7. Perlawanan bangsa Indonesia dalam Pertempuran Surabaya ini terus berlanjut baik dengan senjata maupun dengan negosiasi para pimpinan negeri, seperti perjanjian Linggajati di Kuningan, perjanjian di atas kapal Renville, perjanjian Roem-Royen sampai akhirnya Belanda mengakui kedaulatan Indonesia pada Konferensi Meja Bundar di Den Haag, Belanda pada tahun 1949.

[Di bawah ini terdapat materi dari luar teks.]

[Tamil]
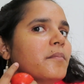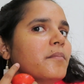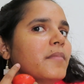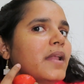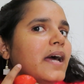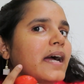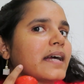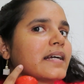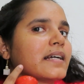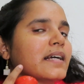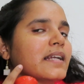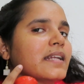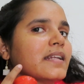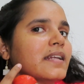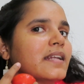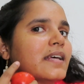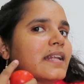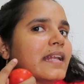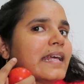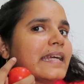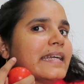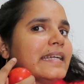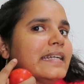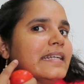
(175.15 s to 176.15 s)
பிளாக்
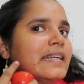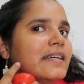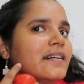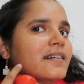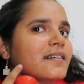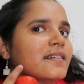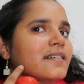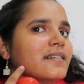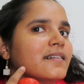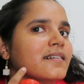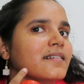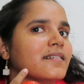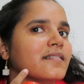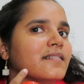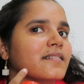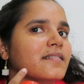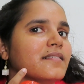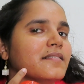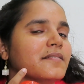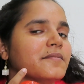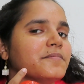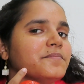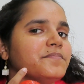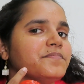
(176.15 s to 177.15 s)
கலரில் லைட்டாக
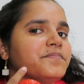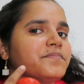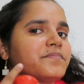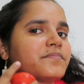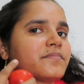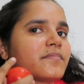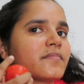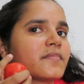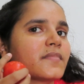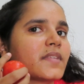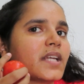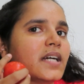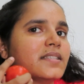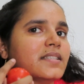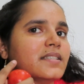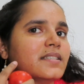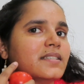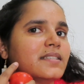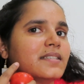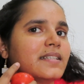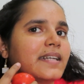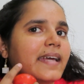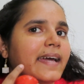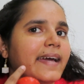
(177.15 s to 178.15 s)
அந்த
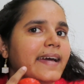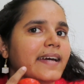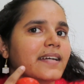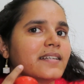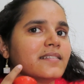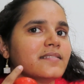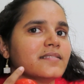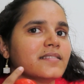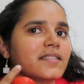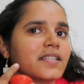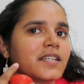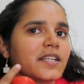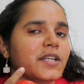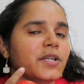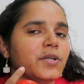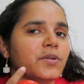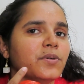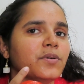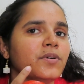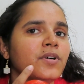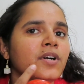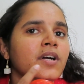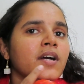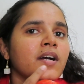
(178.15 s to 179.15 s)
டேன்
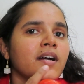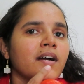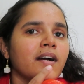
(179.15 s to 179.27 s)
தெரியும்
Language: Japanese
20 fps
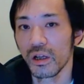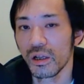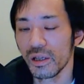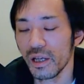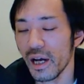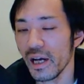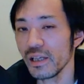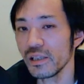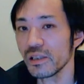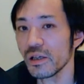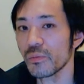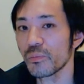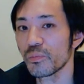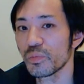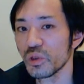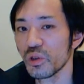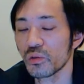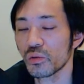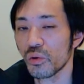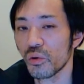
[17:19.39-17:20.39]

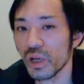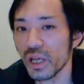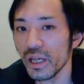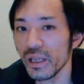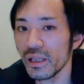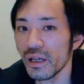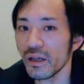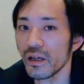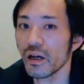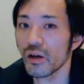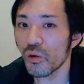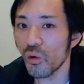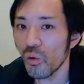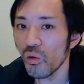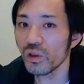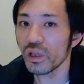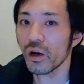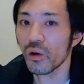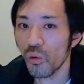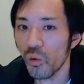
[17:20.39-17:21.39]
ライズアップのトレーナーがこ
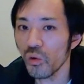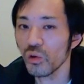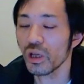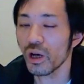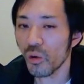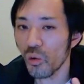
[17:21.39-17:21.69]
うだ、こうだ、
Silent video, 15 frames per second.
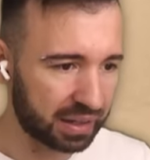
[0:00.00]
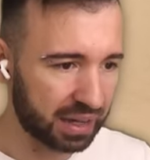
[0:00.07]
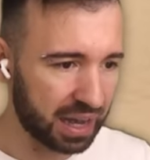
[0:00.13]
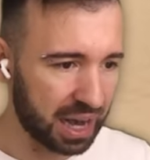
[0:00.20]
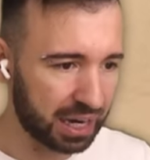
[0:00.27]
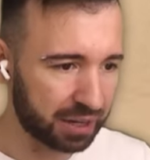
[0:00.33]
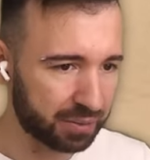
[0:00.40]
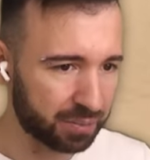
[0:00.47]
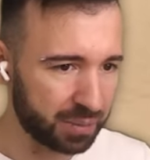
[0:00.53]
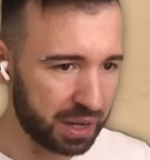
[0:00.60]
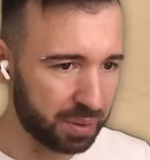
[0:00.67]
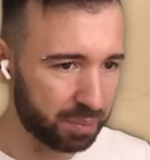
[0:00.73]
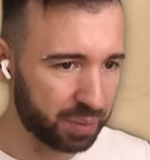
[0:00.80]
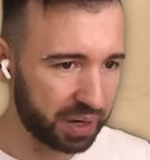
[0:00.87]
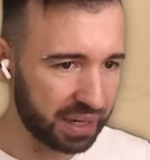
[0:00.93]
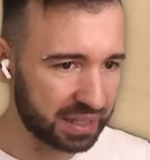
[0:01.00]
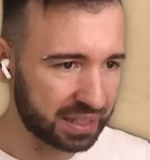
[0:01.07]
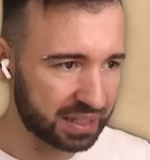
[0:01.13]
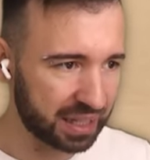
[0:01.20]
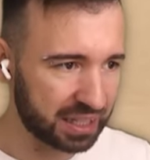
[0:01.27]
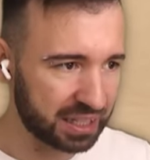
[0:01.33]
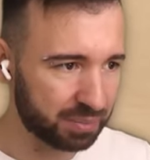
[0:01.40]
как мне быть
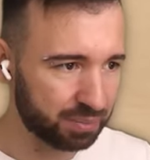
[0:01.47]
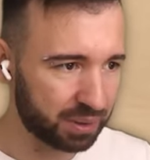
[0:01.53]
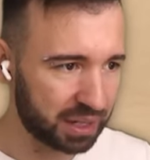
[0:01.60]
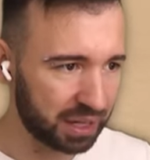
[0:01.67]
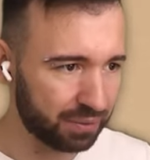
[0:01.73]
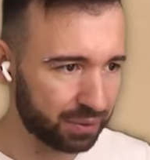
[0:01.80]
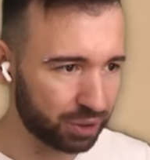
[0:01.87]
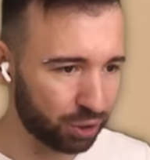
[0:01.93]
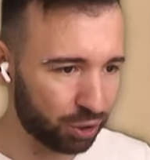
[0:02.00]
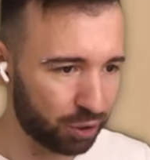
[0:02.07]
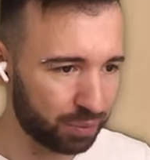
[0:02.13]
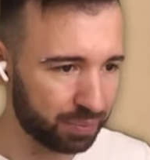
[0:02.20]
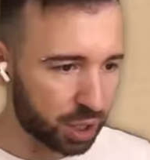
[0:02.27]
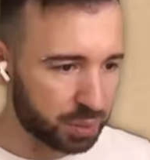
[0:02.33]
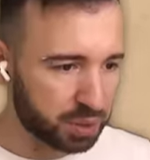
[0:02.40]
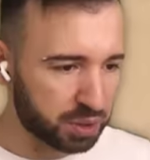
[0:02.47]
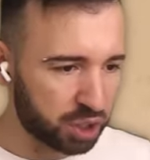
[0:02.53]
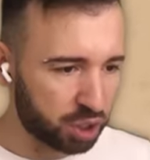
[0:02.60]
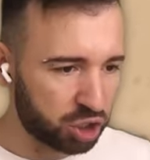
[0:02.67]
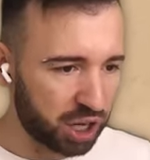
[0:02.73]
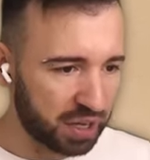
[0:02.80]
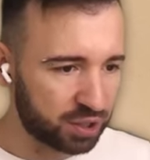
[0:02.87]
с этим говном? Стоп, стоп,
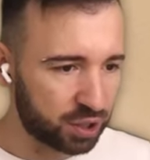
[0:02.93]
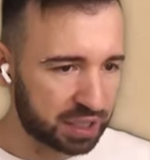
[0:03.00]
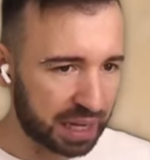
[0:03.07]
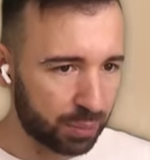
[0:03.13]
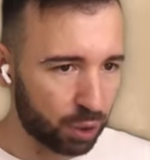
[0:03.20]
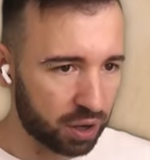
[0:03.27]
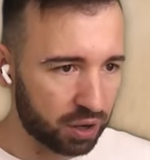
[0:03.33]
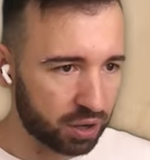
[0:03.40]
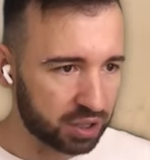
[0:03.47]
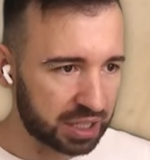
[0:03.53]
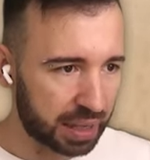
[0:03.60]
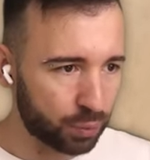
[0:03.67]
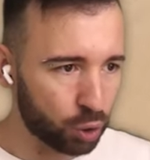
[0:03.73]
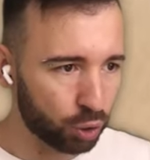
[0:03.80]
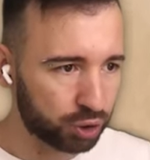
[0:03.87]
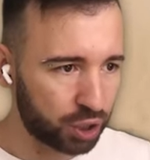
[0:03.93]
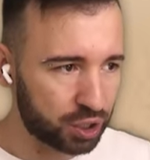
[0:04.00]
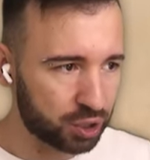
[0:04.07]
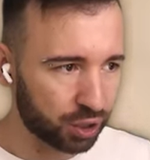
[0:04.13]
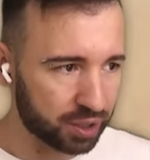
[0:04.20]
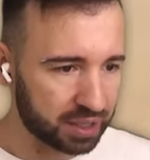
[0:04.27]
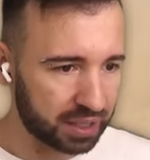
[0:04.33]
стоп, сейчас все само, само
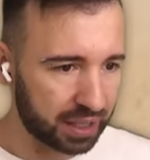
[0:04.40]
утрясется,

Namun, secara politik, hasil pertempuran ini memiliki implikasi yang sangat penting, yakni terbukanya mata dunia bahwa kekuatan perjuangan Indonesia bukanlah sekedar upaya parsial yang terlokalisir dari sekumpulan ekstrimis sebagaimana digambarkan Belanda (dan pandangan serupa dianut pula oleh Sekutu, termasuk Inggris), melainkan suatu gerakan populer dalam skala nasional yang didukung oleh rakyat dari sebuah negara yang telah berdiri dan telah diproklamirkan kemerdekaannya. Terlepas dari kekalahan secara militer dalam Pertempuran Surabaya, bangsa Indonesia telah menunjukkan patriotisme yang luar biasa, semangat juang yang laksana baja, dimana di hadapan kekuatan militer Inggris yang besar itu, yang Nazi Jerman pun tidak dapat menundukkannya, pejuang Indonesia sama sekali tidak takut dan malah menunjukkan perlawanan yang gigih. Melihat kekuatan pejuang Indonesia yang tidak bisa dianggap remeh itu, maka Inggris pun merasa harus mengerahkan kekuatan darat, laut dan udaranya. Pertempuran ini pun tidak usai dalam satu hari, melainkan berhari-hari bahkan berminggu-minggu.